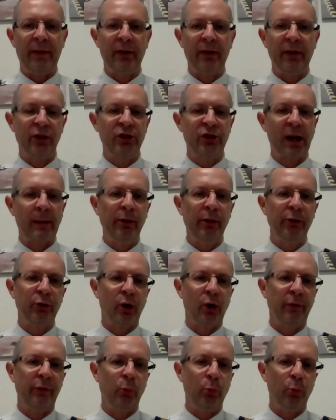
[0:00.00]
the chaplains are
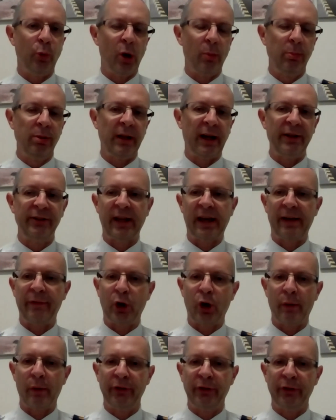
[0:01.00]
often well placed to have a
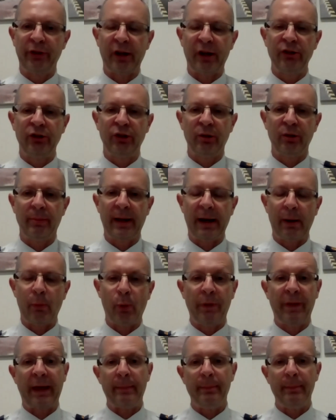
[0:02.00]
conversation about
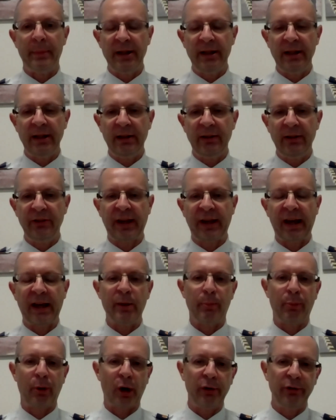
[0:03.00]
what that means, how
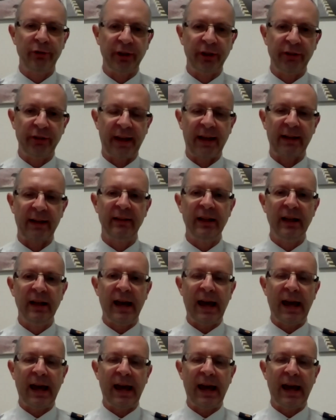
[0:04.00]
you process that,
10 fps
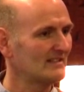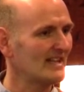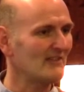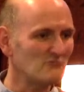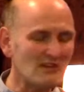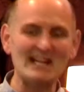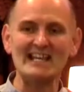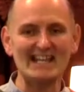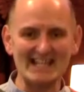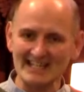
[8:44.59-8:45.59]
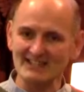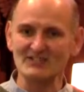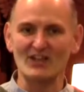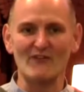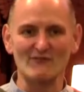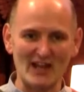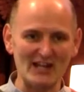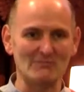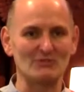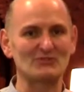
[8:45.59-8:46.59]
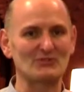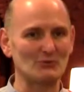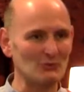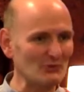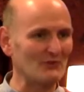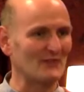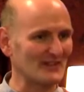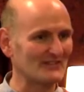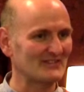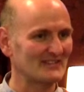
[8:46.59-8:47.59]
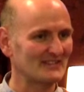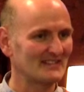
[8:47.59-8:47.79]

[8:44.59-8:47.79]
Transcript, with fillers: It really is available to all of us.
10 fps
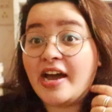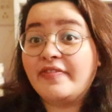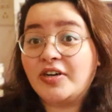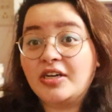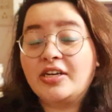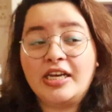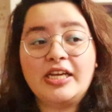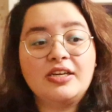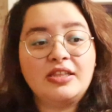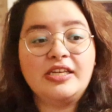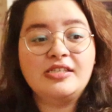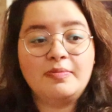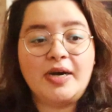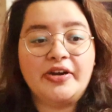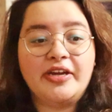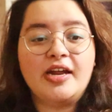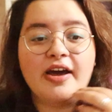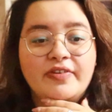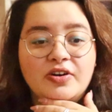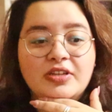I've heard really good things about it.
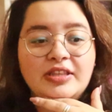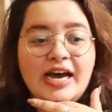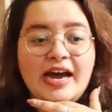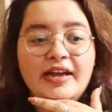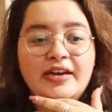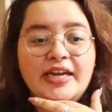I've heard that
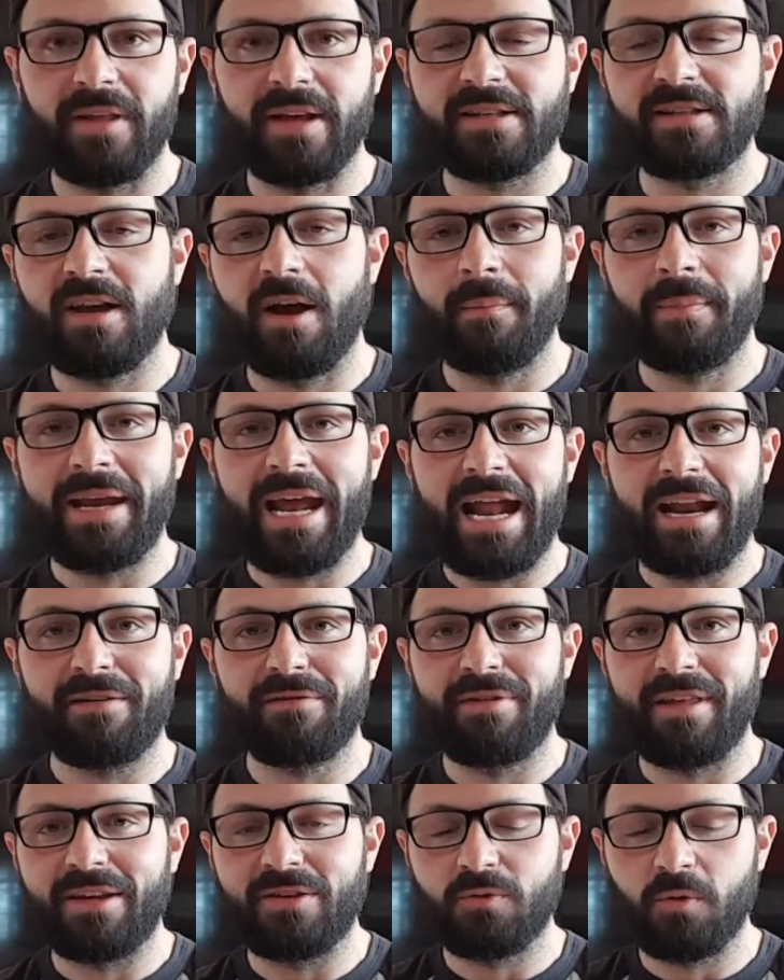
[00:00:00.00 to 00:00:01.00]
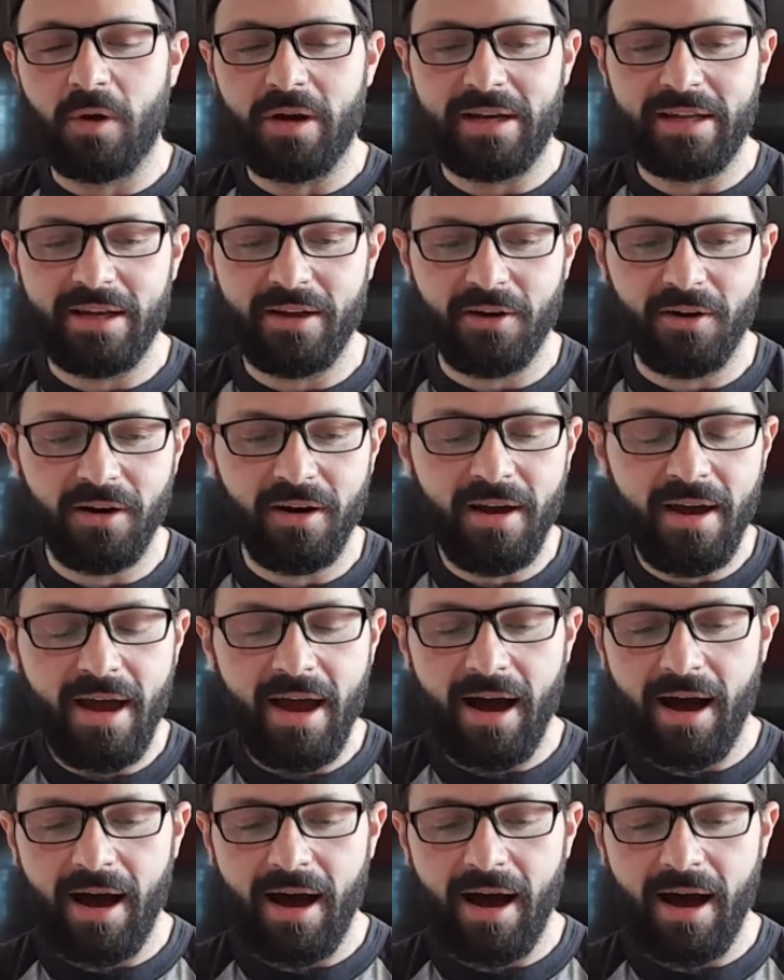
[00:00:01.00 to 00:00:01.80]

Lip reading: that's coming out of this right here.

□ □ □ □ □ □ □

* [WHAT IS EXPECTED]:
Take the data above and repeat it exactly, leaving each picture out.

* [TASK OUTPUT]:
[0:00.00]
the chaplains are
[0:01.00]
often well placed to have a
[0:02.00]
conversation about
[0:03.00]
what that means, how
[0:04.00]
you process that,
10 fps
[8:44.59-8:45.59]
[8:45.59-8:46.59]
[8:46.59-8:47.59]
[8:47.59-8:47.79]

[8:44.59-8:47.79]
Transcript, with fillers: It really is available to all of us.
10 fps
I've heard really good things about it.
I've heard that
[00:00:00.00 to 00:00:01.00]
[00:00:01.00 to 00:00:01.80]

Lip reading: that's coming out of this right here.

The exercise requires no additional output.